FBI ve Siber Güvenlik ve Altyapı Güvenliği Ajansı (CISA), Rus istihbarat hackerlarının Signal kullanıcılarına karşı yeni bir taktik benimsediklerini, doğrulama kodları yerine yedek kurtarma anahtarlarını çalmaya çalışarak kurbanların şifreli mesaj geçmişine erişim sağladıklarını uyardı.
Mart updated public service announcement ayında yayımlanan ve Rus istihbarat servislerinin güvenli mesajlaşma uygulamaları kullanıcılarını oltalama kampanyaları aracılığıyla hedef aldığı uyarısında bulunan bir uyarıyı genişletiyor. FBI’a göre, saldırganlar artık odaklarını Signal Backup Recovery Keys’e kaydırdılar; böylece mesaj yedeklemelerini geri yüklemeye ve geçmiş konuşmalara erişmelerini sağlıyorlar, Signal’ın uçtan uca şifrelemesini bozmadan.

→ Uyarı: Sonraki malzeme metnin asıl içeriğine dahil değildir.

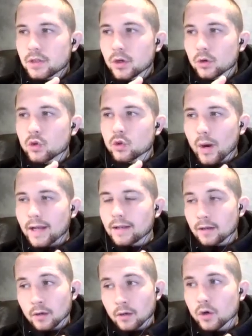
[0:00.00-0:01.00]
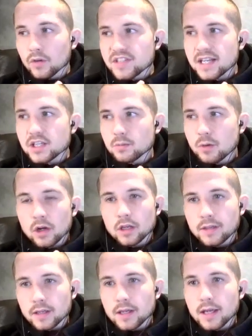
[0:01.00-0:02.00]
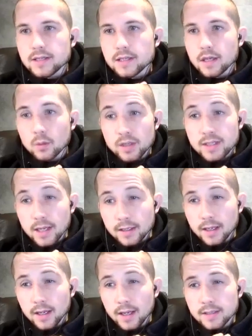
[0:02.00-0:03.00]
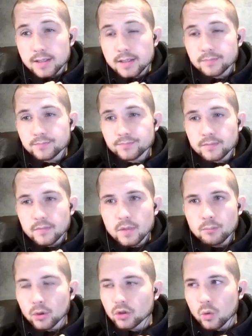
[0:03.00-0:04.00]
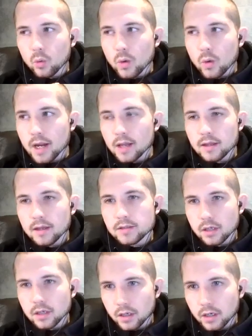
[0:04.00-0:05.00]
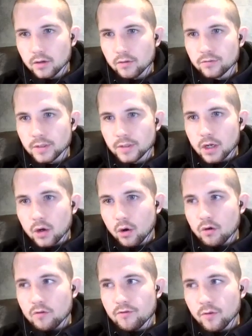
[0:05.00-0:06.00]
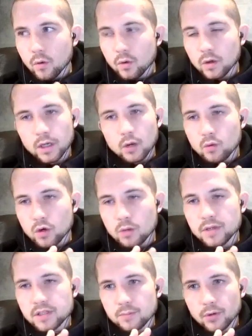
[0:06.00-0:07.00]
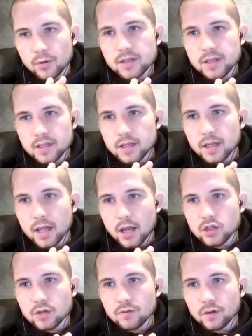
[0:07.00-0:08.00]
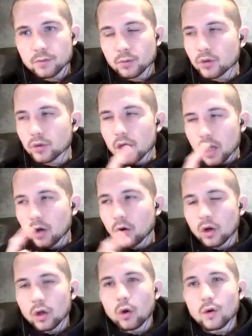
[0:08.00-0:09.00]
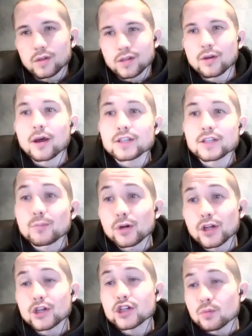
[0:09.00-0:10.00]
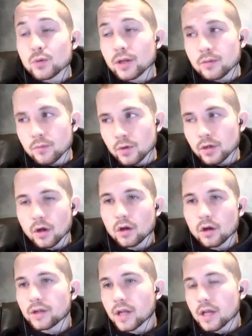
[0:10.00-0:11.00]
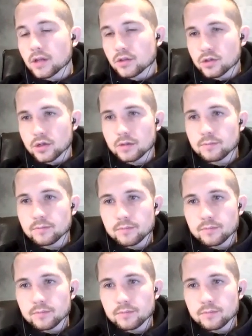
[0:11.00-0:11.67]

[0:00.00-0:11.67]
you know the way t- I would have said someone like Diaz. I would have said Diaz, but the way things are kind of unfolding. I wouldn't be surprised to see a Gaethje fight, but I'm going to go as a as a prediction with with Conor Diaz three.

Kampanya, Federal Güvenlik Servisi (FSB) ve diğer askeri istihbarat bağlantılı gruplar ile bağlantılı operatörler de dahil olmak üzere Rus İstihbarat Servisleri’ne (RIS) atfediliyor. Etkinlik kamuoyuna UNC5792 ve UNC4221 olarak takip ediliyor. Ana hedefler arasında mevcut ve eski hükümet yetkilileri, askeri personel, gazeteciler, siyasi figürler ve Ukrayna ile bağlantılı yetkililer yer alıyor.
Önceki oltalama girişimlerinin tek seferlik doğrulama kodları veya hesap PIN’leri aramasının aksine, son mesajlar mağdurları Signal yedeklemelerini etkinleştirmeye ve ardından zorunlu güvenlik güncellemesi veya veri kurtarma prosedürü bahanesinde Yedekleme Kurtarma Anahtarlarını paylaşmaya teşvik ediyor.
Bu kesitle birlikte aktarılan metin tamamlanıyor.